Protein Noodle Pad Thai
I cannot get enough of how creative people and companies are getting with food these days. Things that were not possible in the past are being challenged and made possible. I found Trident Seafood noodles at Costco made from Wild Alaskan Pollock. Sound weird? I thought so too. But Pollock is super mild in flavor so I thought I’d give it a try. They were amazing! They are my husband’s favorite noodles now.
You can definitely taste a hint of fish if you eat the noodles plain, but once there’s sauce on them, not a bit. They’re fantastic! I decided to make a shrimp Pad Thai with them and use a mild sauce to let some of that fish shine though, which was great because it made it taste like seafood Pad Thai. Then I made some with a bit more sauce and not a trace of fish to be found. Love these things!
I’m sharing the recipe with the heavier sauce, but if you’re someone who likes seafood, I would recommend lightening it up a bit and letting the noodles do their thing.
Protein Noodle Pad Thai
Ingredients
- 4 tablespoons avocado oil, or oil of choice
- 1-pound shrimp, peeled and deveined
- ½ red pepper, chopped into 1-inch pieces
- 1 medium carrot, julienned
- 2 scallions, thinly sliced on an angle (white and green parts separated)
- 32 oz of Wild Alaskan Pollock Protein Noodles
- 2 tablespoons peanut or almond butter, or to taste
- 2 tablespoons chili garlic sauce, or to taste
- 2 tablespoons coconut aminos, or to taste
- 1 lime, half juiced and other half sliced into wedges
- 1 cup cilantro, roughly chopped
- 1 cup roasted peanuts (cashews will also work), roughly chopped
- Pink Himalayan salt
- Black pepper
Instructions
- Heat 2 tablespoons oil in a large pan over medium-high heat until hot but not smoking.
- Pat the shrimp dry and season with salt and pepper.

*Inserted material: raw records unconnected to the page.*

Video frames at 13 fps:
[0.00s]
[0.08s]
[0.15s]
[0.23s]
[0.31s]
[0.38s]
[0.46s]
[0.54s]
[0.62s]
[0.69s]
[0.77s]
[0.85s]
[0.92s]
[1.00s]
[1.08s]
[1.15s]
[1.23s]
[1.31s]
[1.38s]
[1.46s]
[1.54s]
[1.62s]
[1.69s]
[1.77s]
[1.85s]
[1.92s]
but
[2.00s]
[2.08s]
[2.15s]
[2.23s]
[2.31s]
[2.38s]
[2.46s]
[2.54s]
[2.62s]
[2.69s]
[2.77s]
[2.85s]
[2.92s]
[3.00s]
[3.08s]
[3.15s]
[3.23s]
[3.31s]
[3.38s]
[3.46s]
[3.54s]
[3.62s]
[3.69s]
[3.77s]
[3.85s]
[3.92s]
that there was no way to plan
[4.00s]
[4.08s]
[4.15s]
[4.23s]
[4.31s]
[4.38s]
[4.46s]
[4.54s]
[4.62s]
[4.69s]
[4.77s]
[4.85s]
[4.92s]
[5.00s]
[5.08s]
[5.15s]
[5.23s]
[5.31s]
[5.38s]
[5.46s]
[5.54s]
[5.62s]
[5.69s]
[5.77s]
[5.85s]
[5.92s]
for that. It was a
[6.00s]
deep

Add shrimp to the pan and cook 3-4 minutes each side. Remove to a plate and set aside.
- Wipe the pan used for the shrimp clean and add additional 2 tablespoons oil. Once hot add the red pepper, carrots, and white of scallions. Cook 2-3 minutes then add the protein noodles with 4 tablespoons water. Gently break up noodles and toss in veggies.
- Add shrimp, chili garlic sauce, nut butter, coconut aminos, and lime juice and cook for 2 minutes. If the sauce is too thick add water 1 tablespoon at a time until desired consistency is reached.
- Plate and garnish with greens of scallions, cilantro, peanuts (or cashews), and a lime wedge.